» Required work:
All records below are to be set down precisely as written, excluding pictures.
(The data)
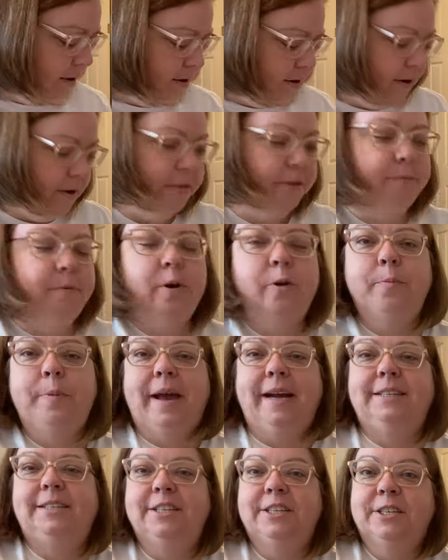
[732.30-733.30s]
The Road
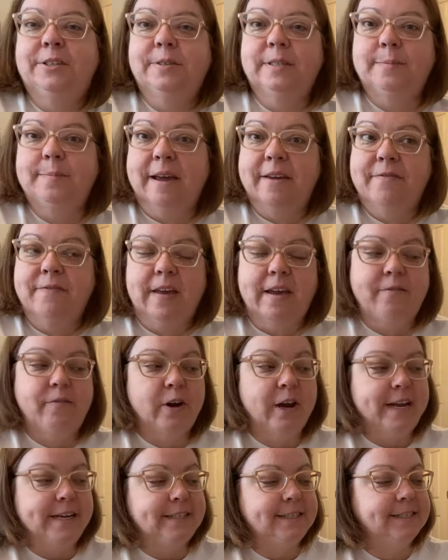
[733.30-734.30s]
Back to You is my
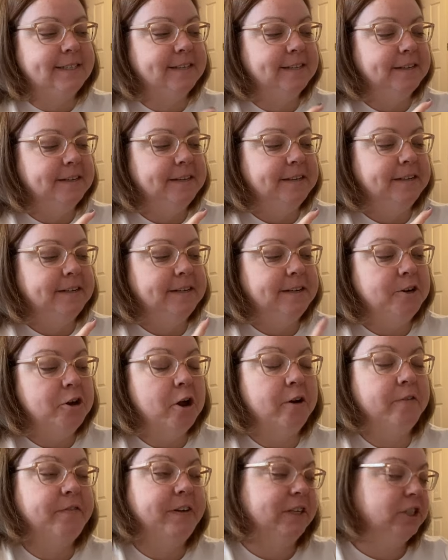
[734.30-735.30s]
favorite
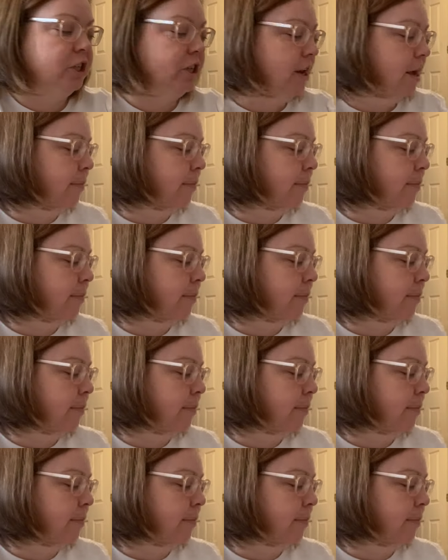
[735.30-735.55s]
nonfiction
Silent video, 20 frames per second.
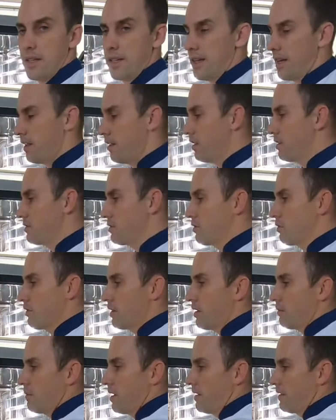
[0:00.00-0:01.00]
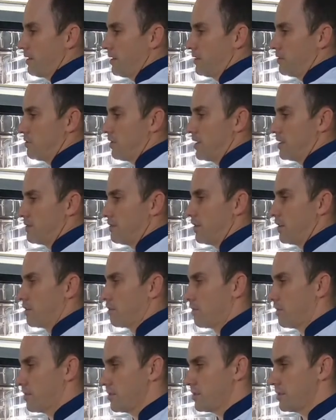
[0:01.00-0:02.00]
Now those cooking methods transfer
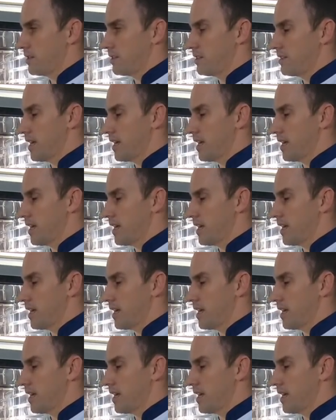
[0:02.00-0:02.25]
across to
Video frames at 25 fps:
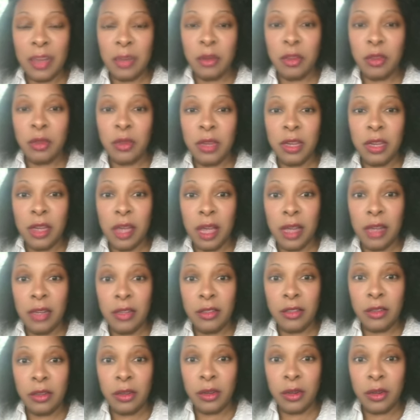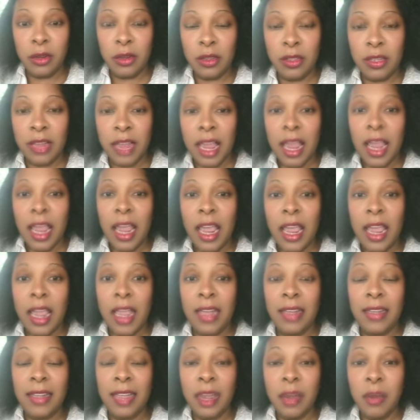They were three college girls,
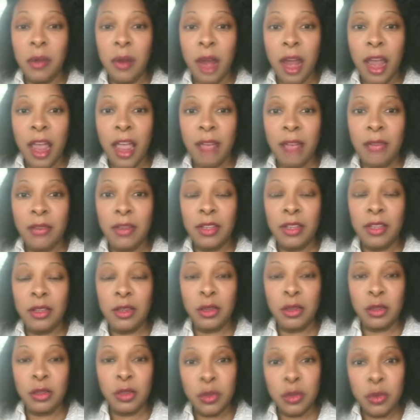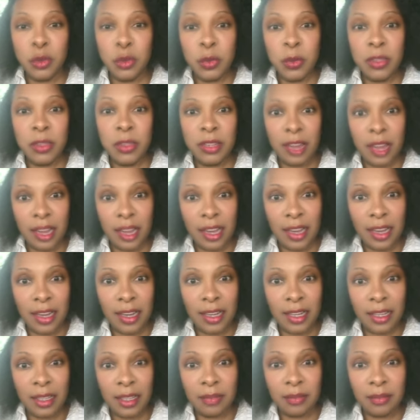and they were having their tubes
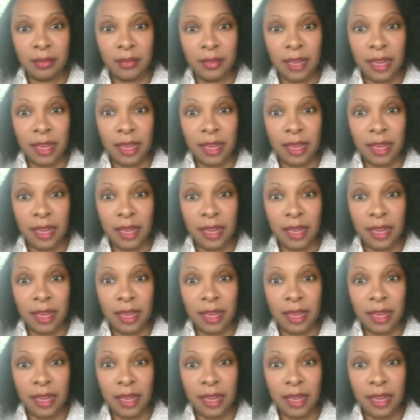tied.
(End The data)
» Reply to the task:
[732.30-733.30s]
The Road
[733.30-734.30s]
Back to You is my
[734.30-735.30s]
favorite
[735.30-735.55s]
nonfiction
Silent video, 20 frames per second.
[0:00.00-0:01.00]
[0:01.00-0:02.00]
Now those cooking methods transfer
[0:02.00-0:02.25]
across to
Video frames at 25 fps:
They were three college girls,
and they were having their tubes
tied.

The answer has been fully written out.